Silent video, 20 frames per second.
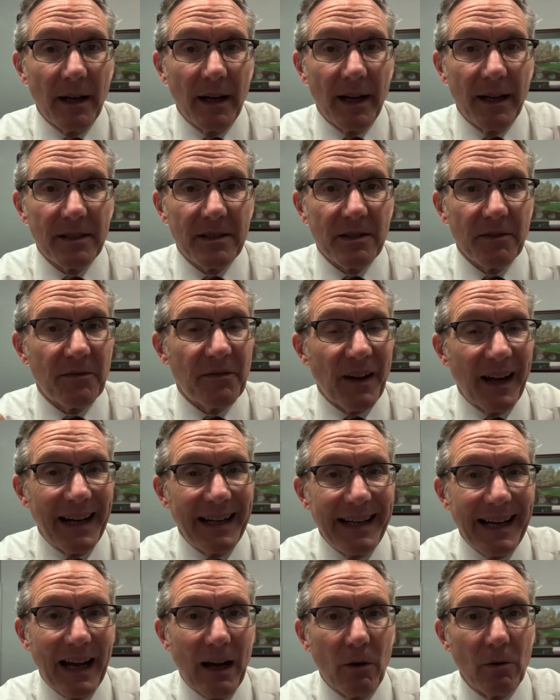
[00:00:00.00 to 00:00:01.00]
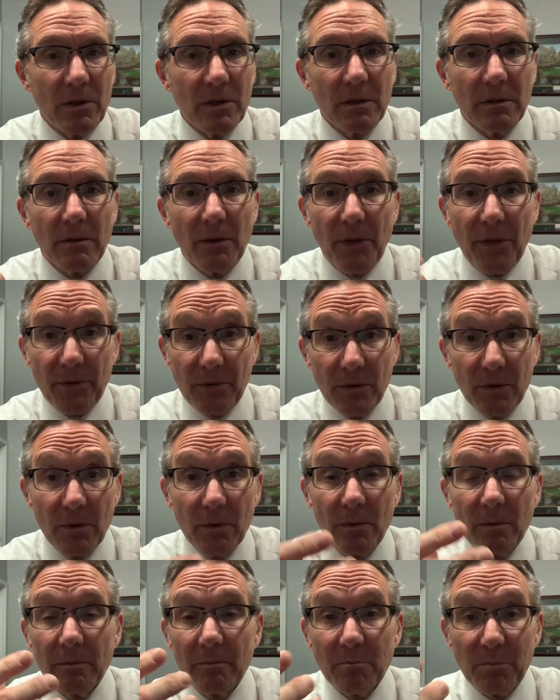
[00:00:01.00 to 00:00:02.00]
to find out
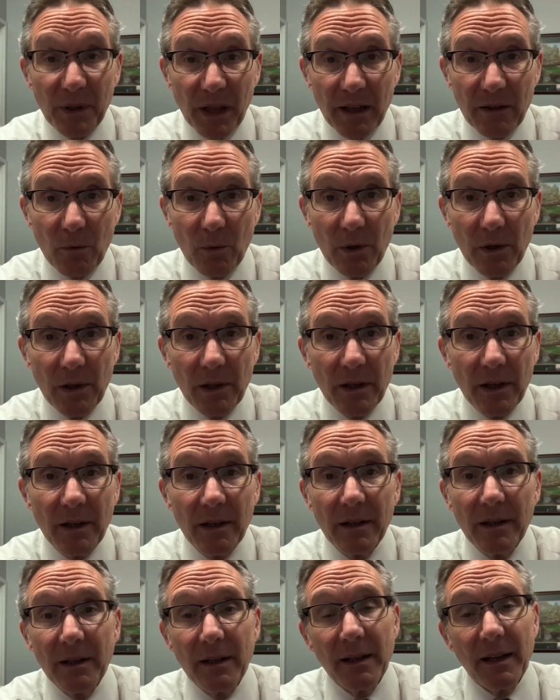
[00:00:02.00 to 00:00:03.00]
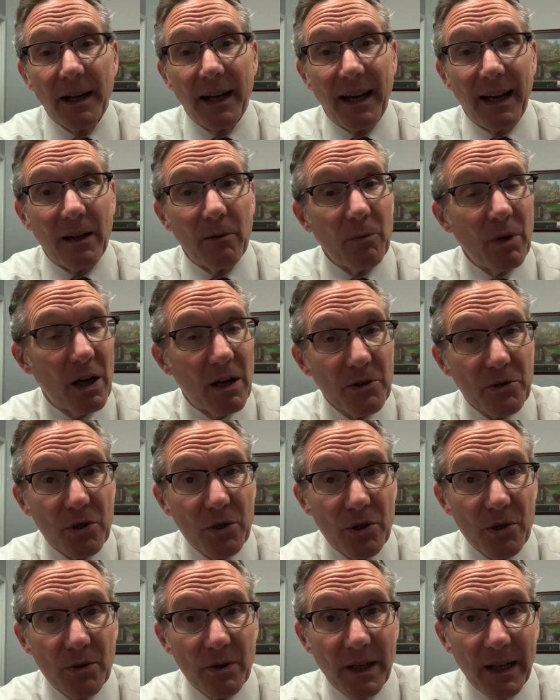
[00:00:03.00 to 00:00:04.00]
through blood work, and we also
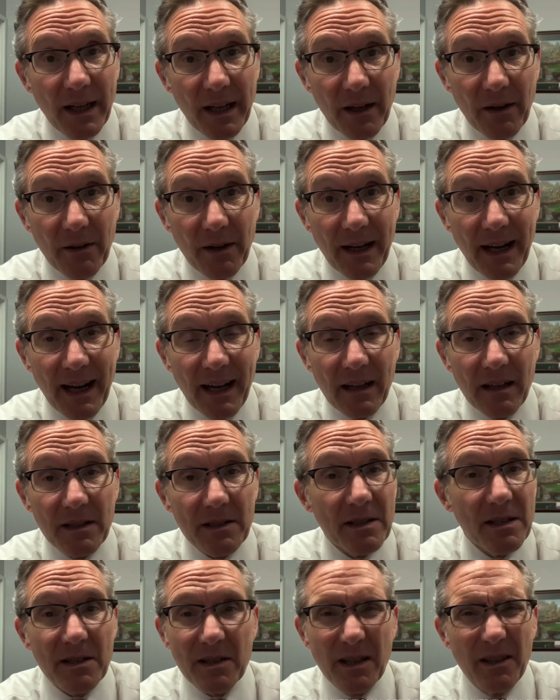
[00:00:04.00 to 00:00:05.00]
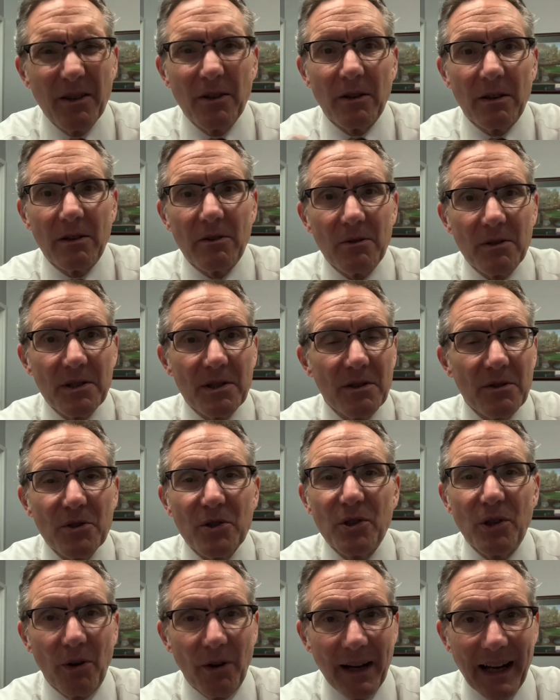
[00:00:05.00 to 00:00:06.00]
do a hair analysis, and there, of course, there's
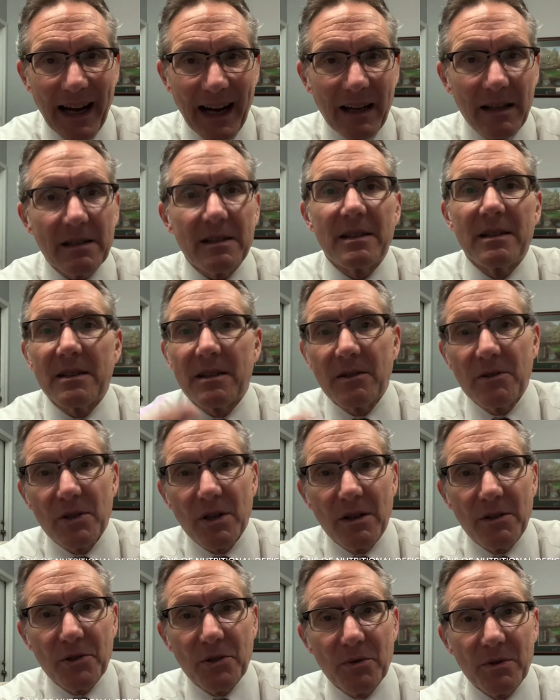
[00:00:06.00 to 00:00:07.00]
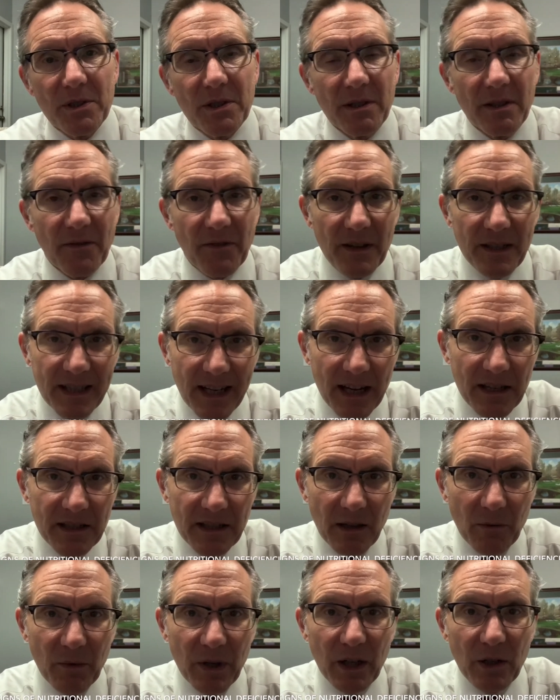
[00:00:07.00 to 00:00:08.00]
urinalysis. There's all sorts of different tests
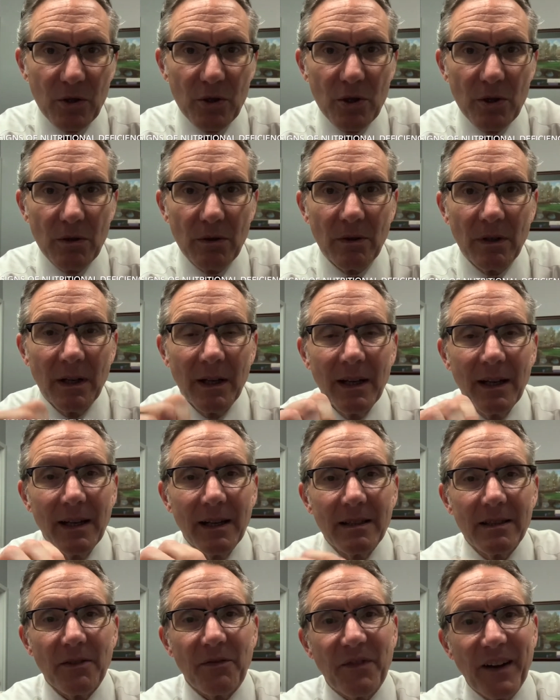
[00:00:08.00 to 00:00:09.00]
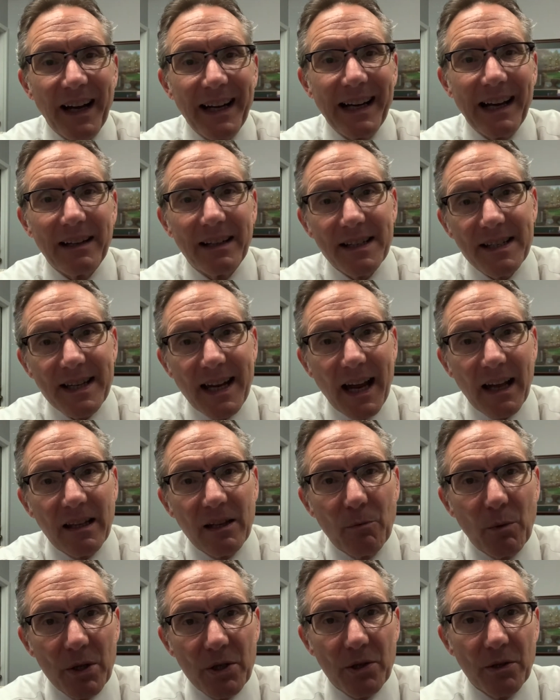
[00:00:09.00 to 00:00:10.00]
that we can do to find out exactly
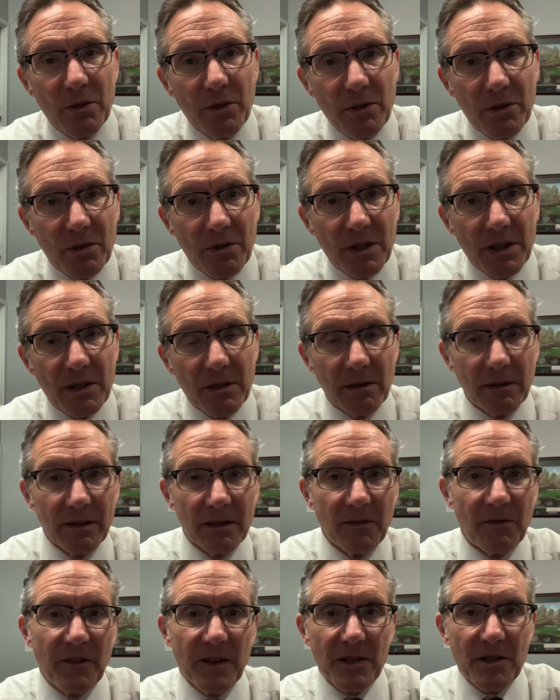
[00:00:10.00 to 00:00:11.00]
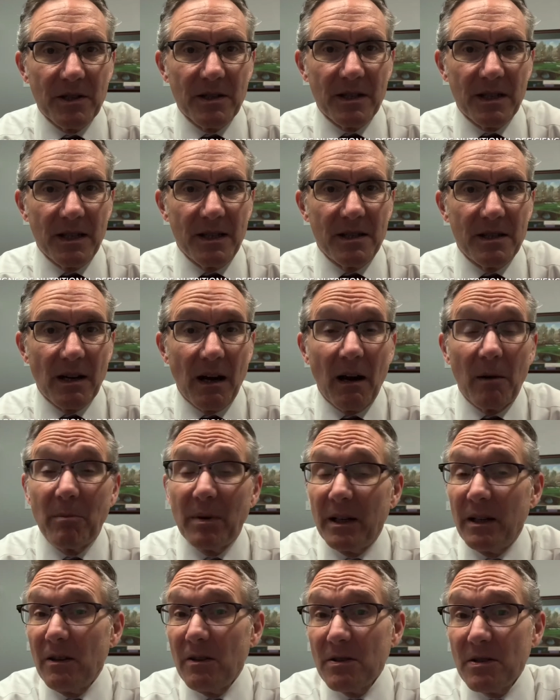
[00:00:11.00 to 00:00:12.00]
what your nutritional deficiencies are.
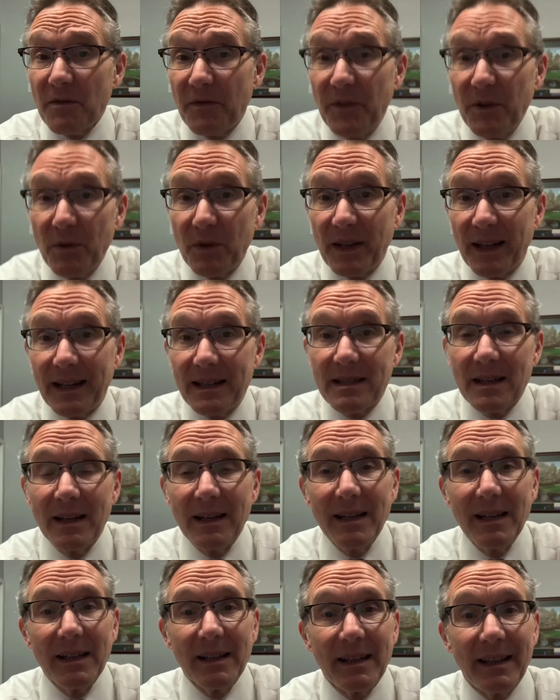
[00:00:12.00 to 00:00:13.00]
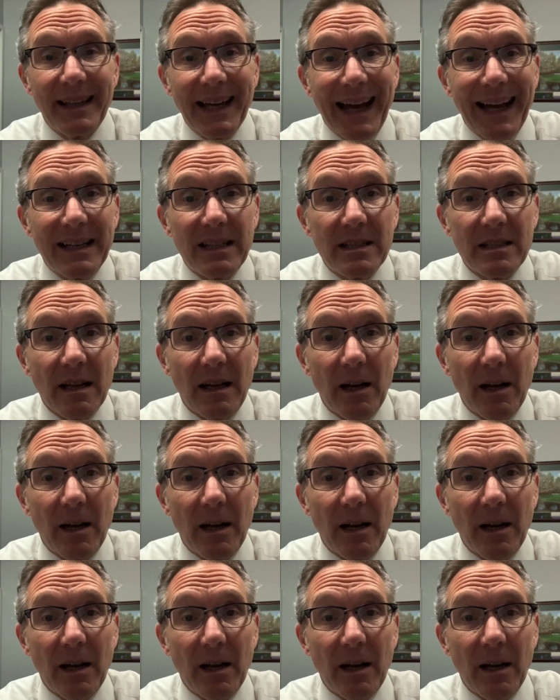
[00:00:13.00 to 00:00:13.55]
But here's a few things that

#### Your goal
Every line from the one containing "[00:00:10.00 to 00:00:11.00]" to the final line of the records must be transcribed exactly, both ends included, with the pictures left out.

#### Problem solution
[00:00:10.00 to 00:00:11.00]
[00:00:11.00 to 00:00:12.00]
what your nutritional deficiencies are.
[00:00:12.00 to 00:00:13.00]
[00:00:13.00 to 00:00:13.55]
But here's a few things that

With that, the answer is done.